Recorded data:
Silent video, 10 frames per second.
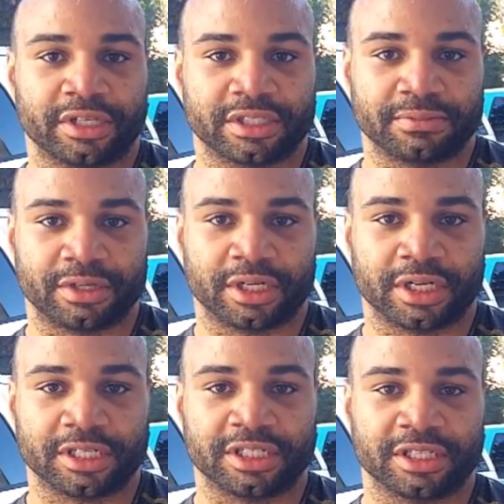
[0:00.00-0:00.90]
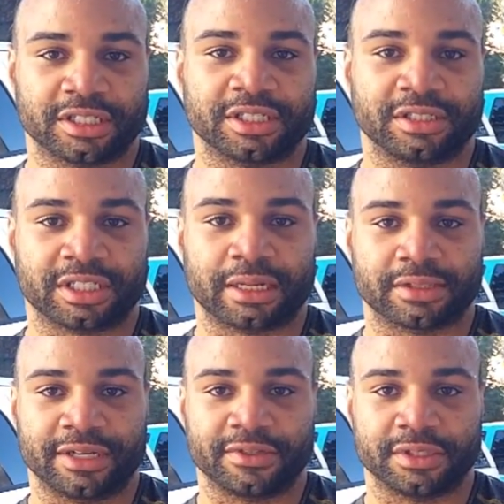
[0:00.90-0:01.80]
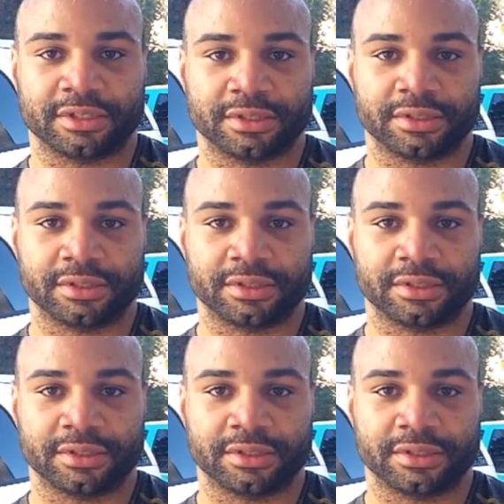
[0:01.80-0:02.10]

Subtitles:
punches, but I think he stops Devin.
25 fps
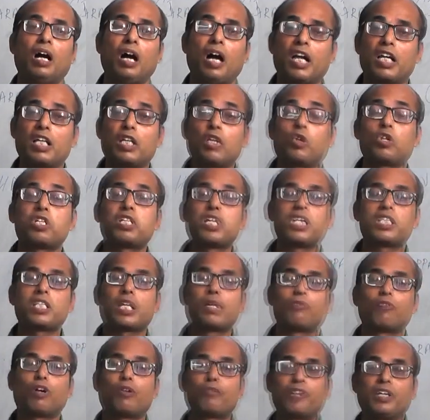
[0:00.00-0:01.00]
Archaeological
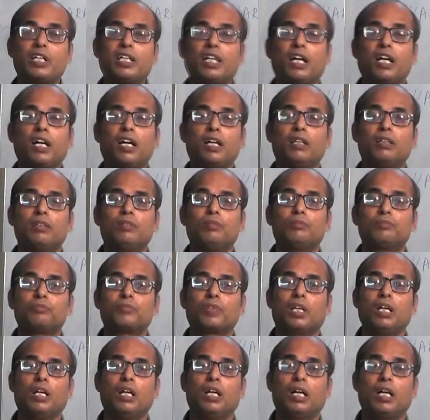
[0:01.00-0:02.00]
Survey of India,
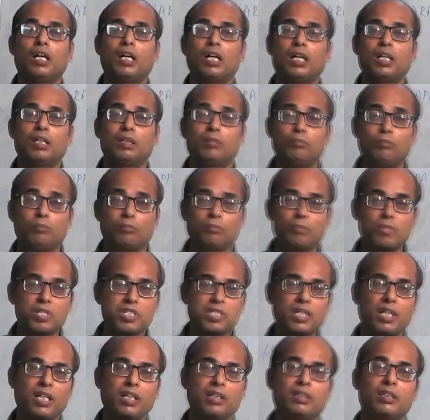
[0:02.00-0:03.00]

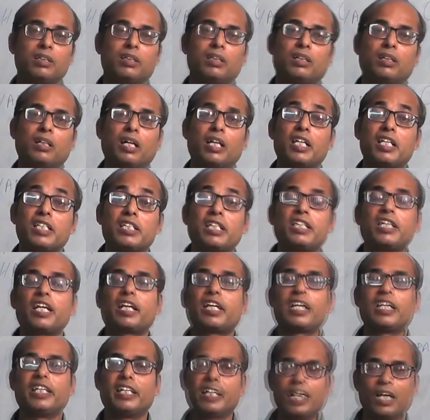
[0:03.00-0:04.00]
Mr.
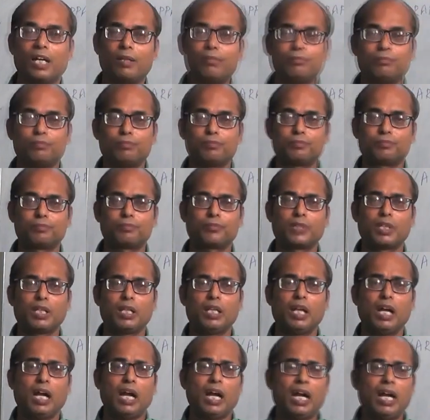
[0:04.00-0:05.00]
Alexander Cunningham,
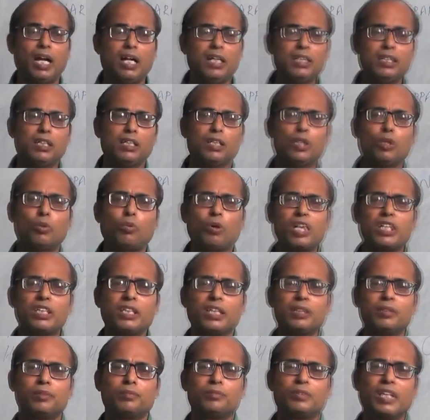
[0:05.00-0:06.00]
and who was
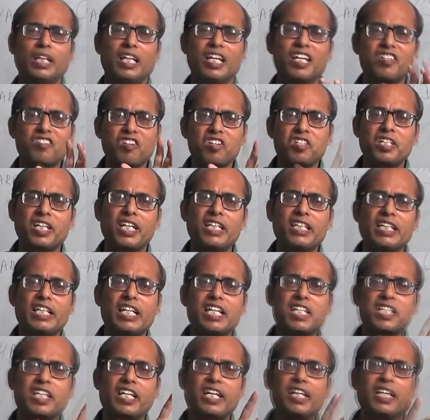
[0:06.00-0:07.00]
interested
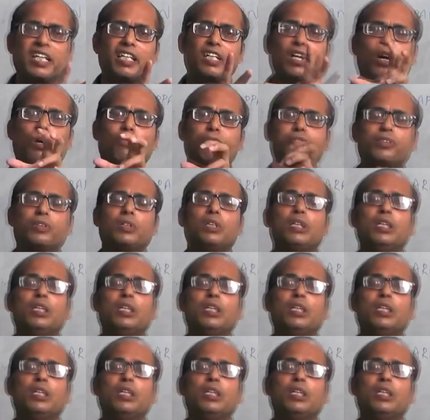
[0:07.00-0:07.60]
in studying of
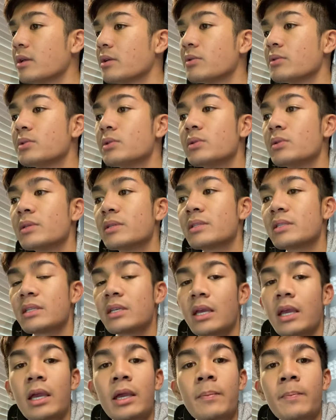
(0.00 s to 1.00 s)
You'll do the
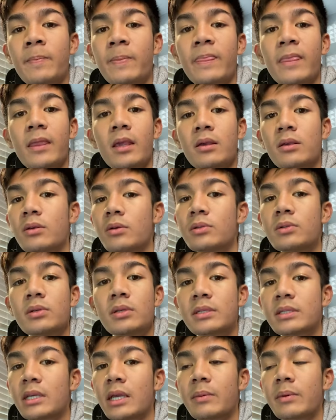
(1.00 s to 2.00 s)
same
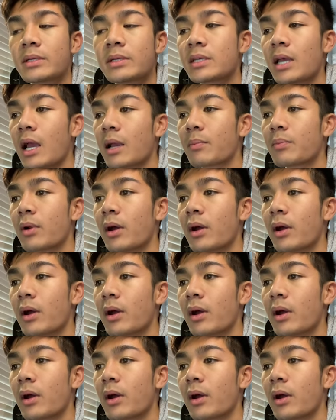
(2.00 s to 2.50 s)
exact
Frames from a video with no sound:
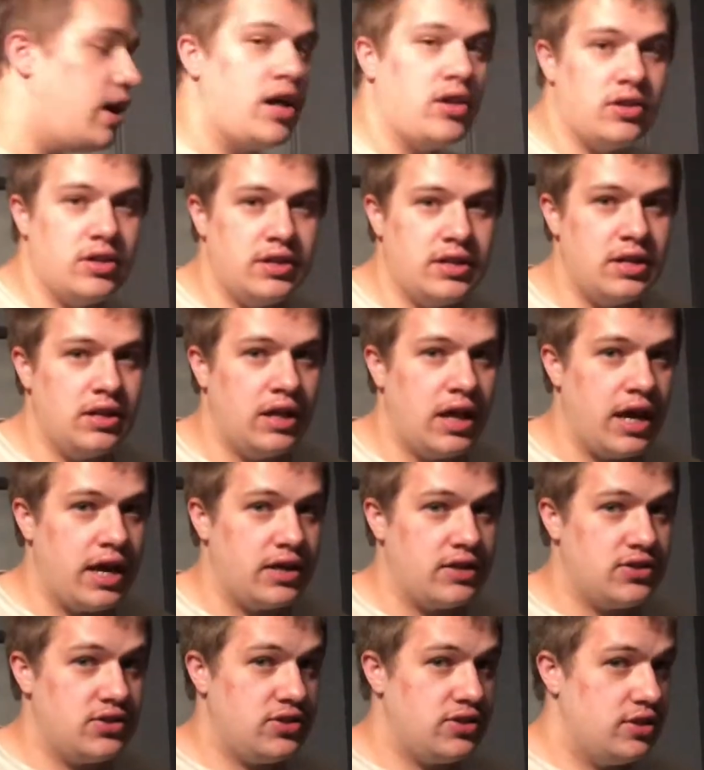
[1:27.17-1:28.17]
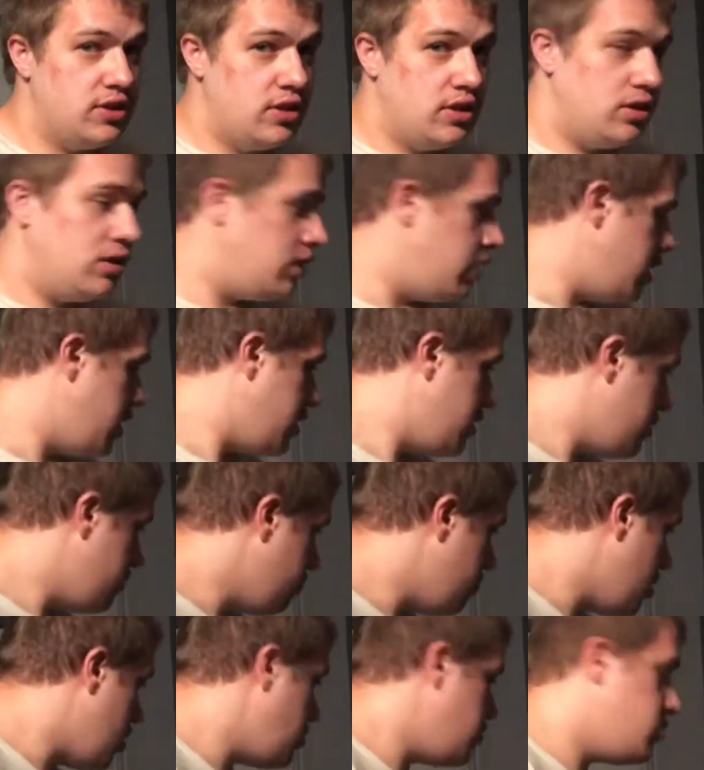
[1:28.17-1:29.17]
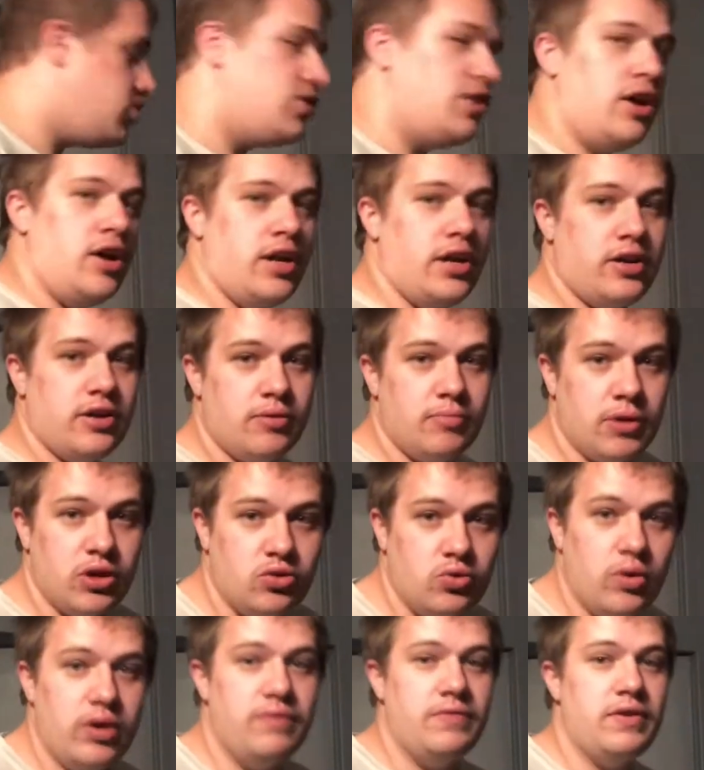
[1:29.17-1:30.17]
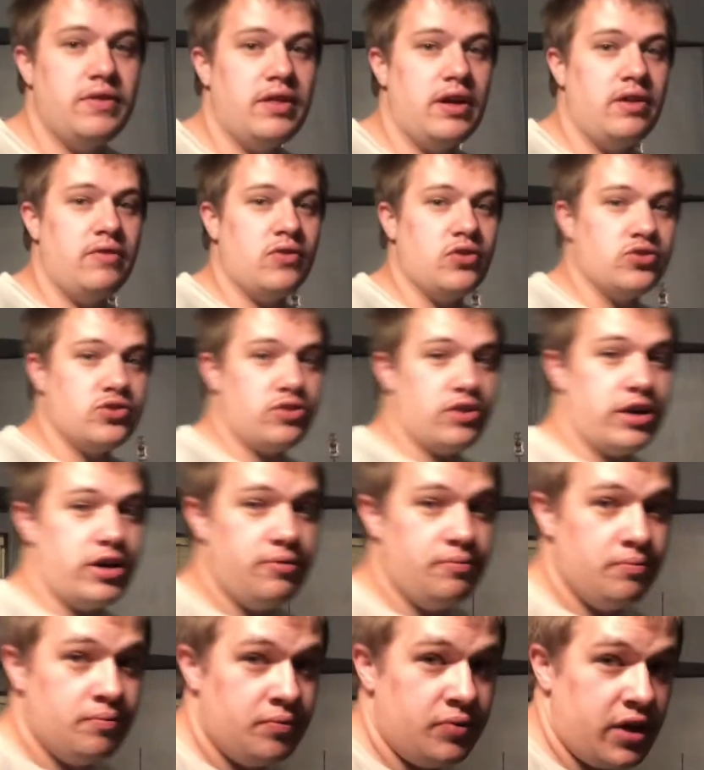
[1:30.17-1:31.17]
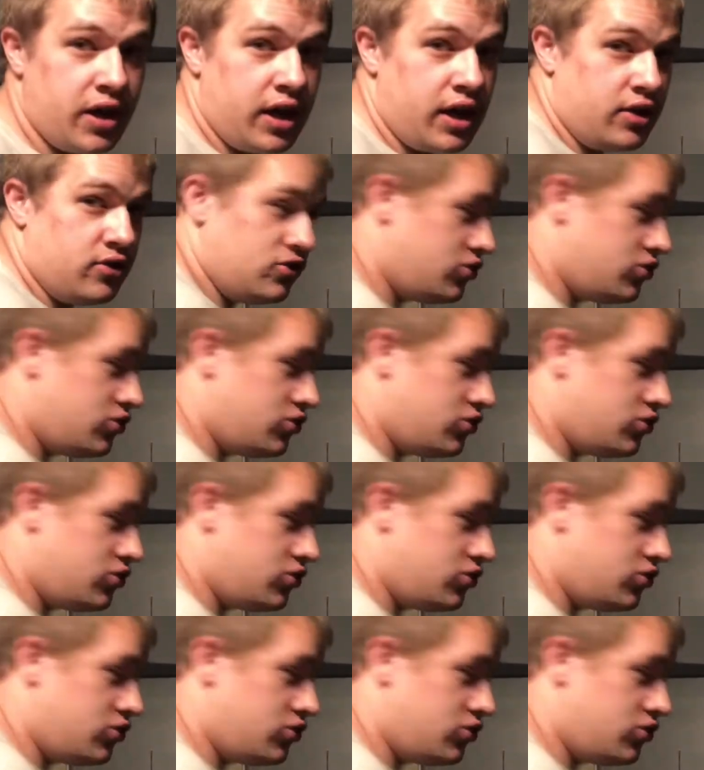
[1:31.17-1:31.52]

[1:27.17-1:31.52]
LED lights, like Modern Sonic, my 25th anniversary, and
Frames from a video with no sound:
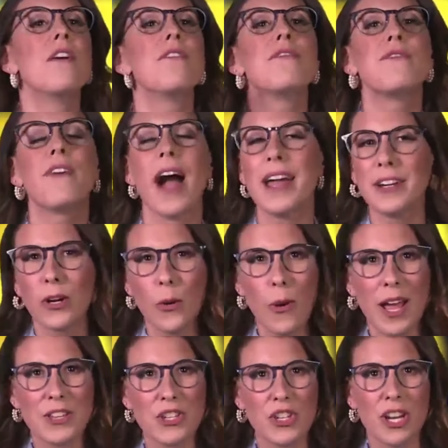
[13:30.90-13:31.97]
the final
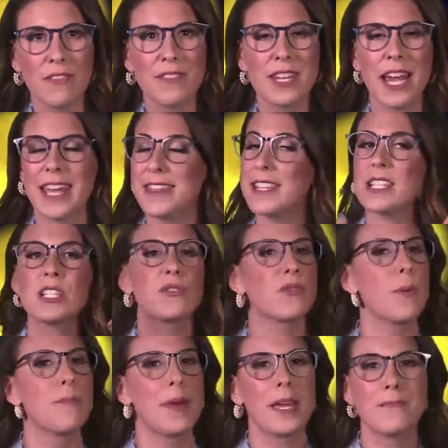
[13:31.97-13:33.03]
question of the night. This is
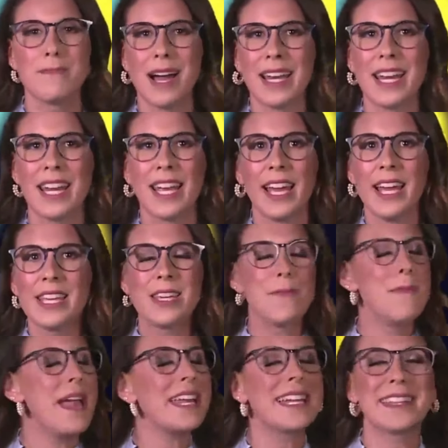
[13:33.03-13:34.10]
for big money.
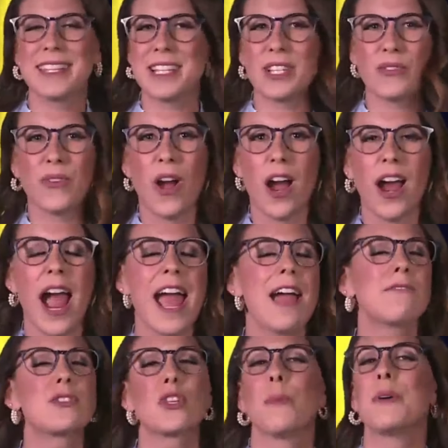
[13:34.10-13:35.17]
You made it this far.
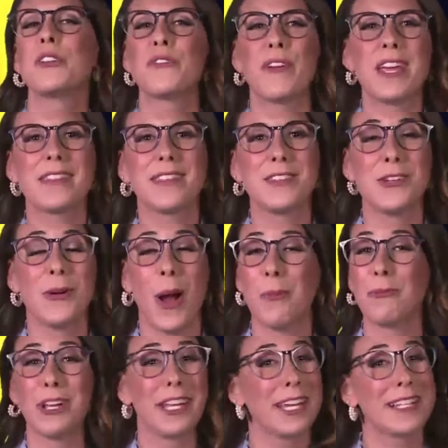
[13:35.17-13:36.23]
I have so much faith in you.
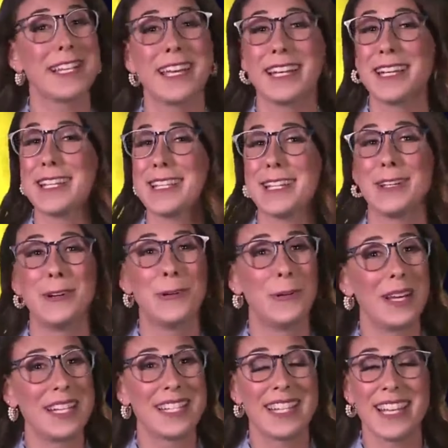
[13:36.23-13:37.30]
I'm really excited to see who
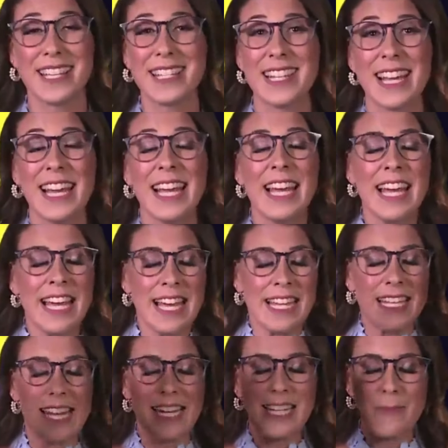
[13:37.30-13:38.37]
wins this.
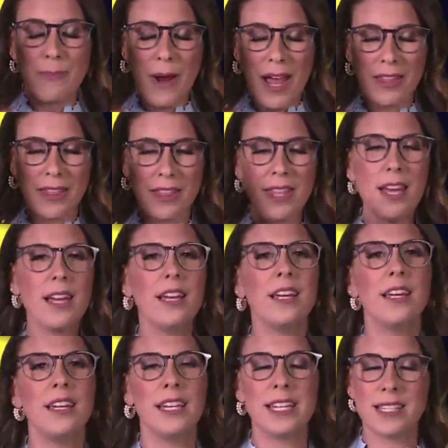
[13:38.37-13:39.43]
Take a deep breath,
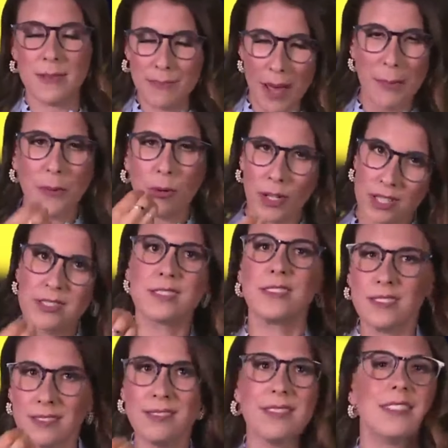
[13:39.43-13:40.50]
eat some
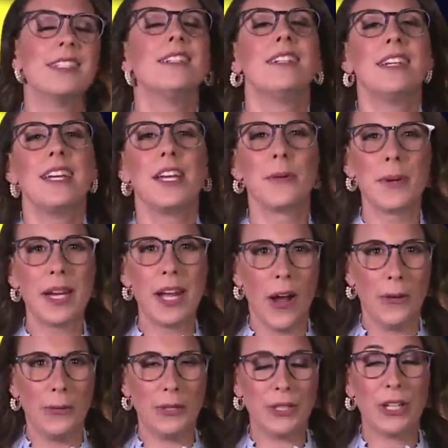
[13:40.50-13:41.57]
popcorn. Here we
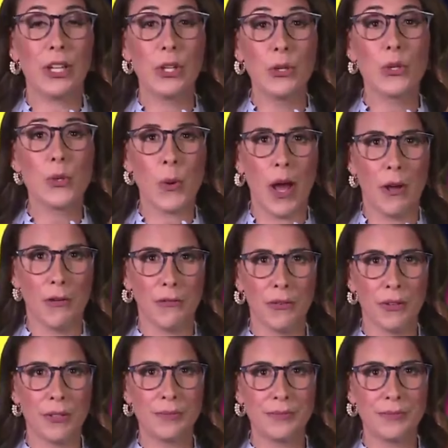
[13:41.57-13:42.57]
go, Q12.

> [EXERCISE INSTRUCTIONS] Return verbatim every line from the line containing "[13:33.03-13:34.10]" to the last line of the entries above, inclusive, and leave out the pictures.

> [SOLUTION]
[13:33.03-13:34.10]
for big money.
[13:34.10-13:35.17]
You made it this far.
[13:35.17-13:36.23]
I have so much faith in you.
[13:36.23-13:37.30]
I'm really excited to see who
[13:37.30-13:38.37]
wins this.
[13:38.37-13:39.43]
Take a deep breath,
[13:39.43-13:40.50]
eat some
[13:40.50-13:41.57]
popcorn. Here we
[13:41.57-13:42.57]
go, Q12.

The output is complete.